Seine Worte ließen mich fast k.o. gehen. Ich merkte, wie sich Wasser in meinen Augen sammelte, und blinzelte es weg.
»Kein Tag, an dem die Rede nicht auf dich kam«, sagte er, als ich schwieg. »Du saßt immer mit am Tisch, warst bei jeder Familienfeier dabei. Es war, als wärst du nur mal kurz im Bad verschwunden. Dana hat das wahnsinnig gemacht.« Es klang nach Vorwurf, und ich wechselte das Thema. Zurück zu Danas Zustand, zurück zu Simons Funktion in der Firma.
Aber was er gesagt hat, nagt immer noch an mir. Dana war nie das Gefühl losgeworden, ich als ihre kleine Schwester hätte sie vom Prinzessinnenthron gestoßen. Und ich hatte immer geglaubt, ich sei das fünfte Rad am Wagen, vollkommen überflüssig, da sich die Welt, wenn nicht das Universum ausschließlich um Danas Bedürfnisse drehte. Aber verdammt, ging es nicht den meisten Geschwistern so? War das wirklich immer noch ein Thema in unserem Alter?
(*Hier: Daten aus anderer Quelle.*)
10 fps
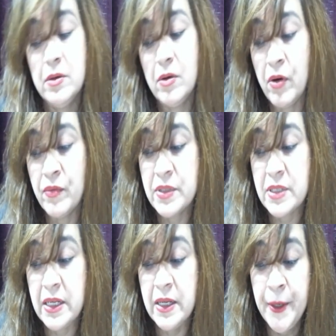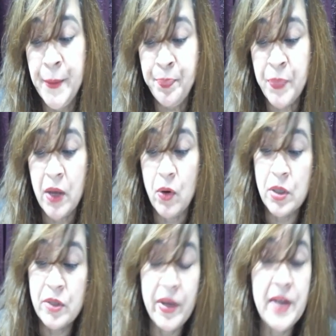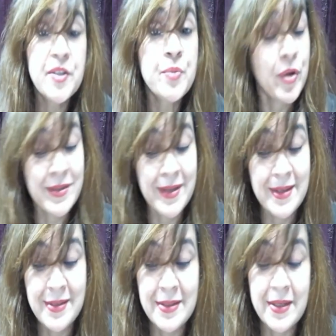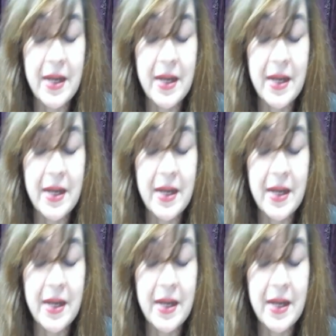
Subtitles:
obviously all the various processes,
Das allein war es nicht, was mich umtrieb. Viel stärker nagte an mir der Vorwurf, ich hätte mein Leben so ausgerichtet, um Vater zu provozieren. Stimmte das? Wollte ich ihm etwas beweisen? Nur was? Dass ich ihn nicht brauchte? Dass ich nicht dazugehörte? Warum wollte ich das? Oder hatte ich von vornherein Angst gehabt, seinen Erwartungen nicht entsprechen zu können?
Simons – oder vielmehr Danas – Vorwurf war nicht ganz unbegründet. Dass ich nicht studieren wollte, hatte viel mit Teenagerrevolution zu tun gehabt. Und viele Entscheidungen habe ich getroffen, weil ich nicht so werden wollte, wie meine Eltern mich haben wollten.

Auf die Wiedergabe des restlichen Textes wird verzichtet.